PROBLEM TO WORK ON
An exact copy of every record below is required, with the pictures left out.
---- RECORDS FOR THE EXERCISE
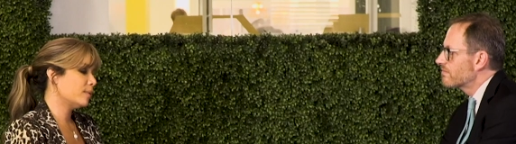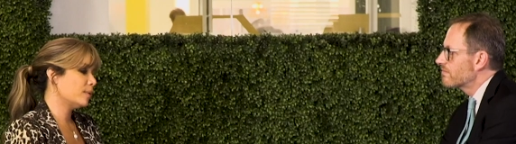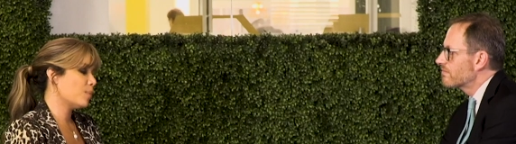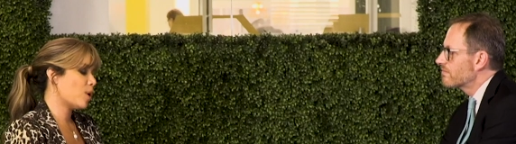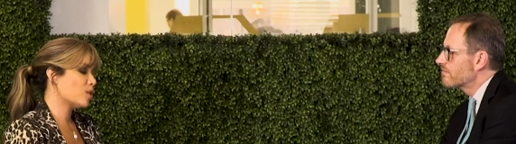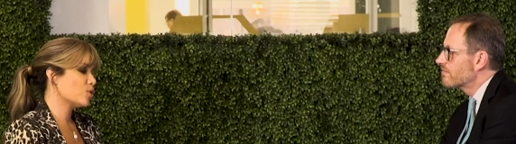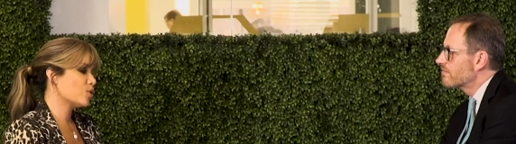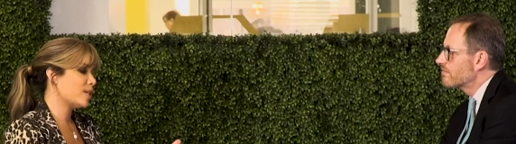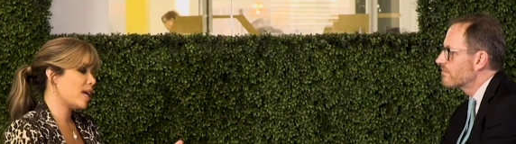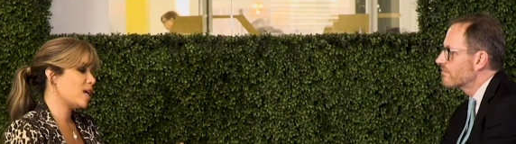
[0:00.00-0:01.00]
Speaker 1: marshals
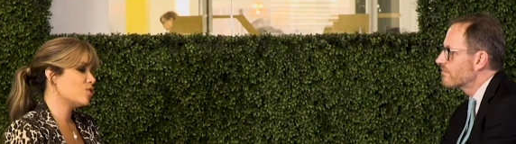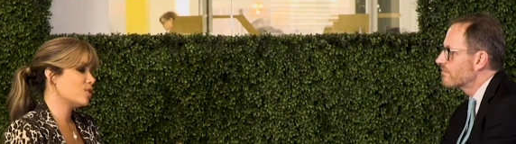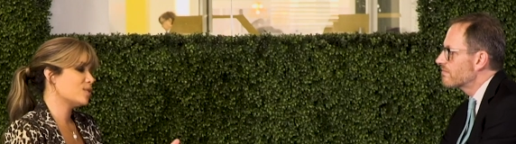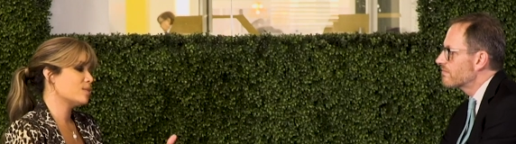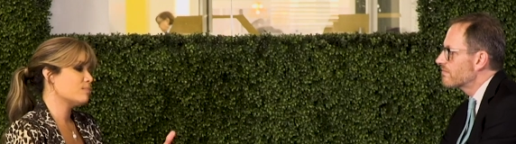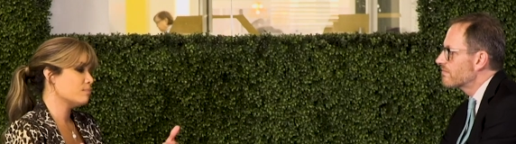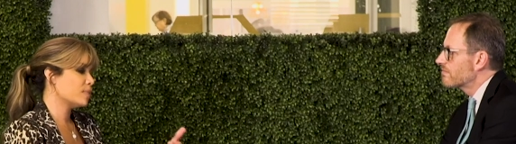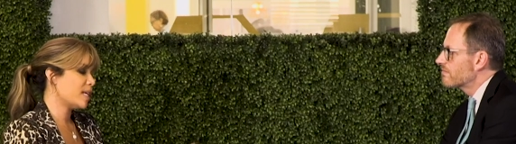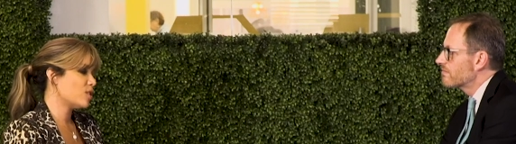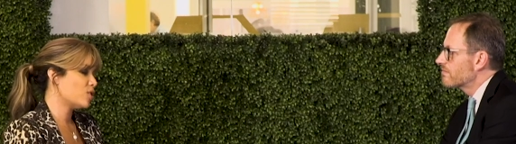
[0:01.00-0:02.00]
and agents
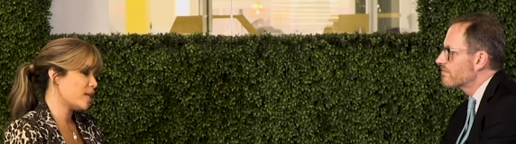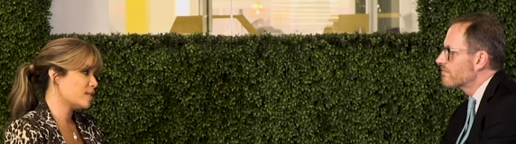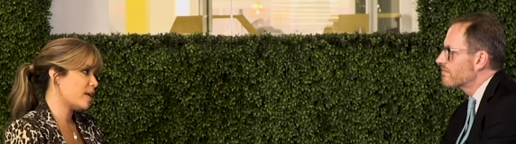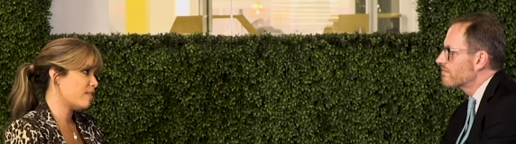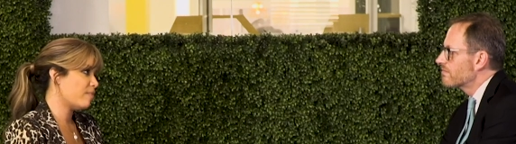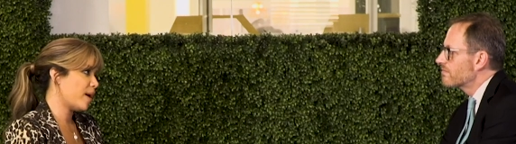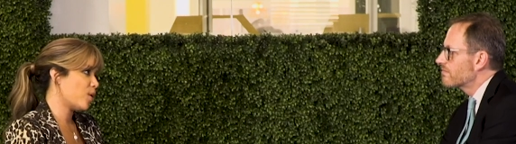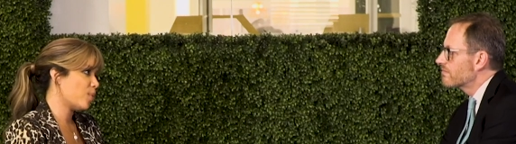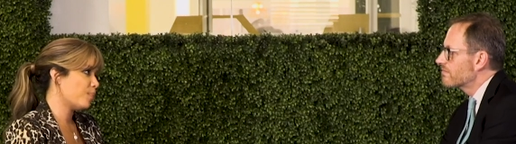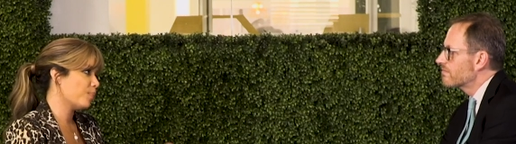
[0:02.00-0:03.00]
stationed outside of my
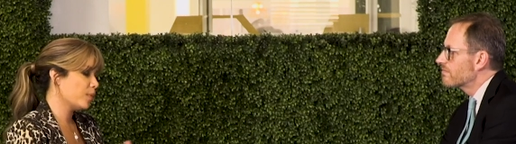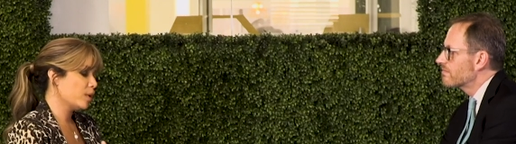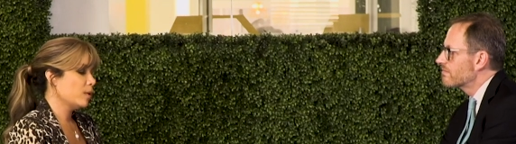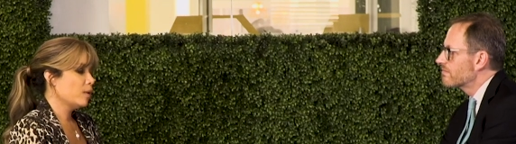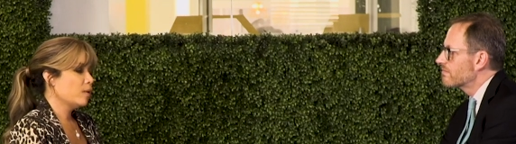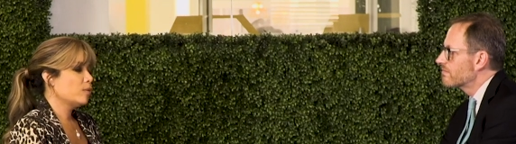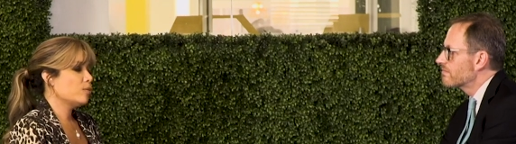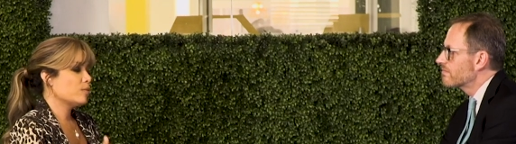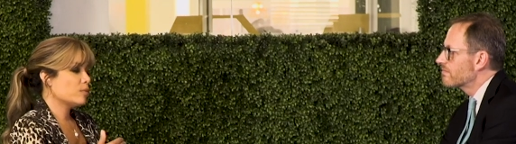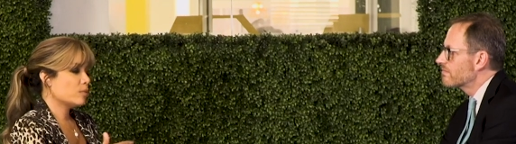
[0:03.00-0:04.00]
home
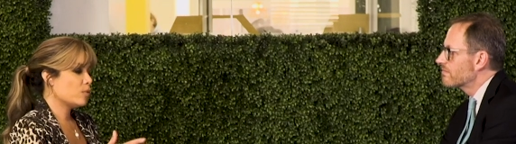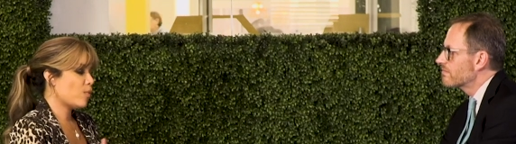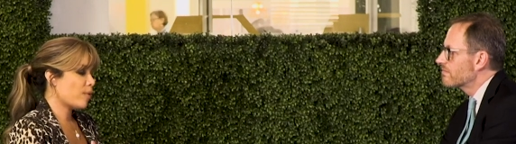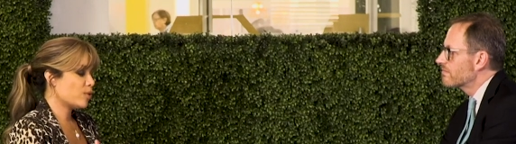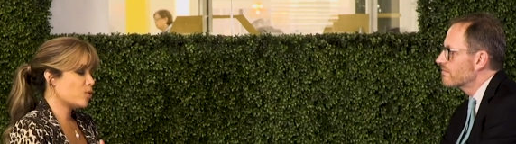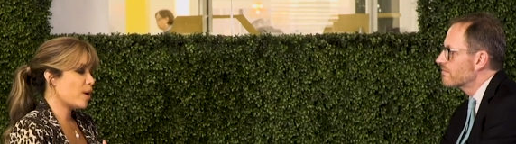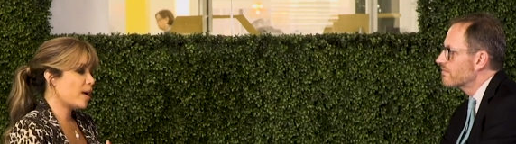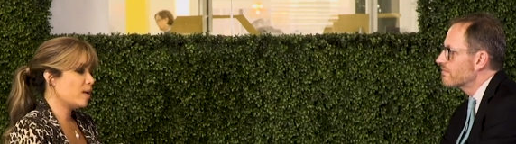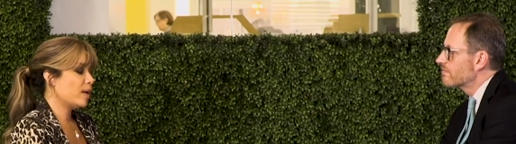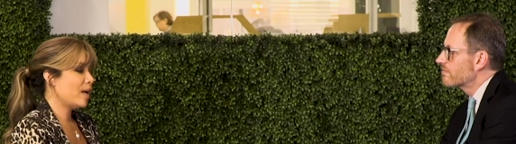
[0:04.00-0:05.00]
throughout the
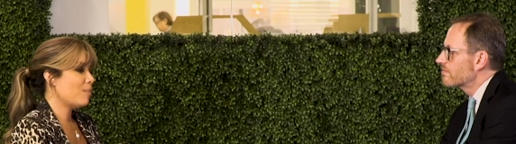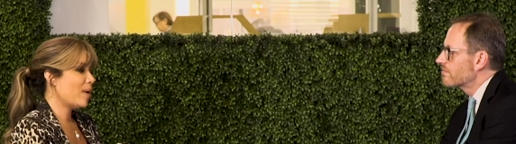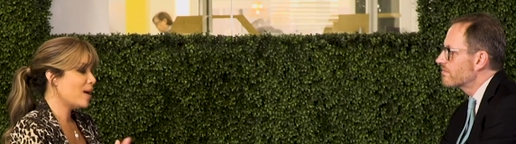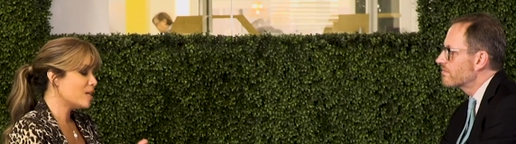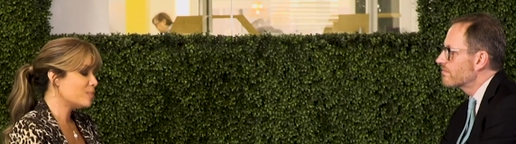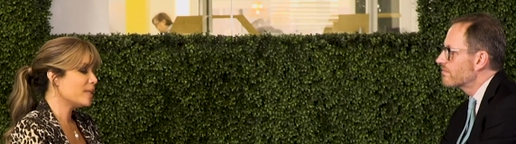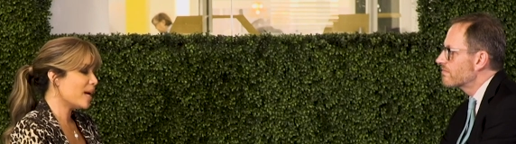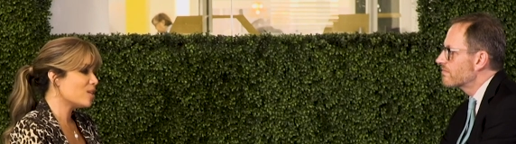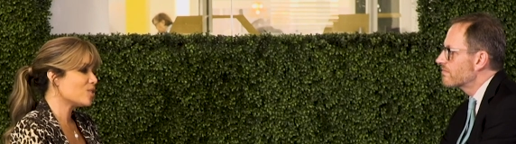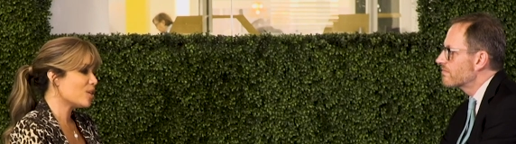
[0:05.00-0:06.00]
trial. And my husband
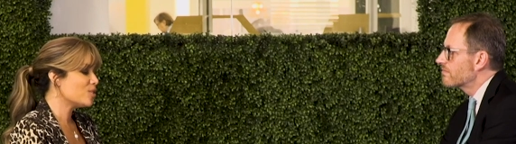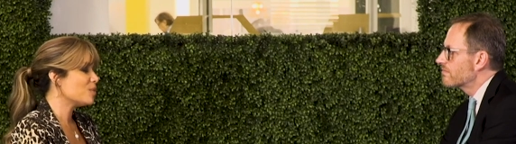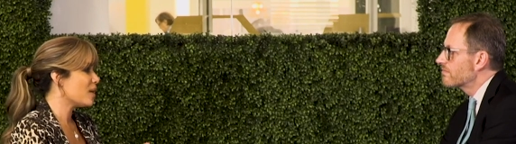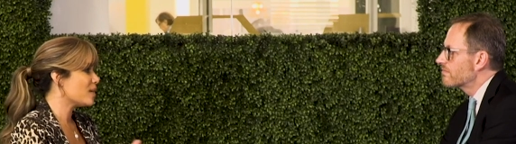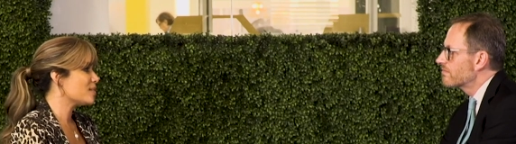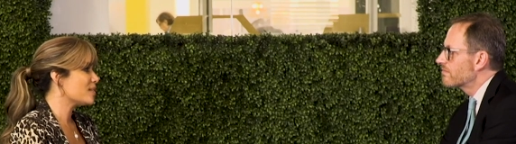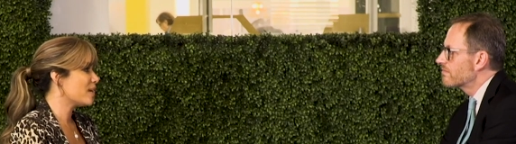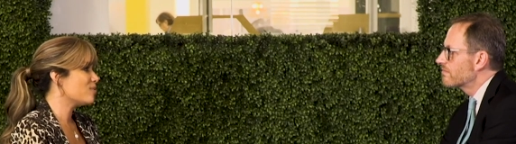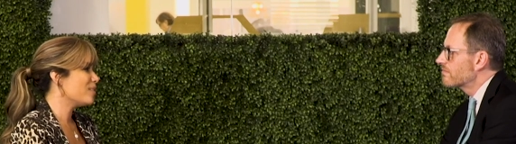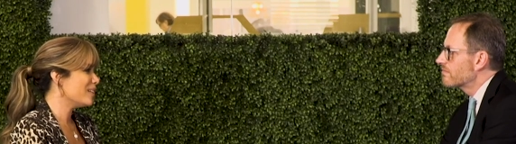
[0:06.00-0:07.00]
kind of turned to me and
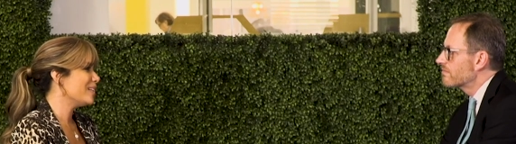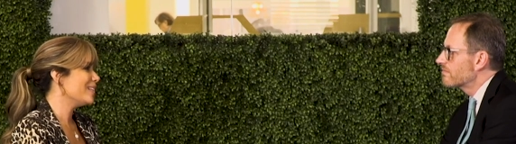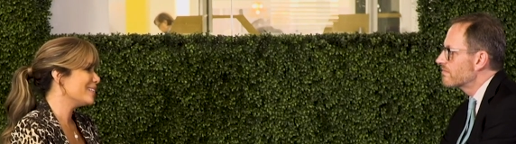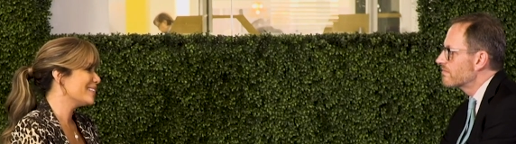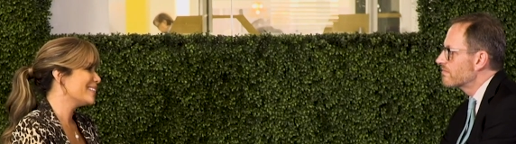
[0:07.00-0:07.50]
said, really?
--------
RESULT OF THIS TASK
[0:00.00-0:01.00]
Speaker 1: marshals
[0:01.00-0:02.00]
and agents
[0:02.00-0:03.00]
stationed outside of my
[0:03.00-0:04.00]
home
[0:04.00-0:05.00]
throughout the
[0:05.00-0:06.00]
trial. And my husband
[0:06.00-0:07.00]
kind of turned to me and
[0:07.00-0:07.50]
said, really?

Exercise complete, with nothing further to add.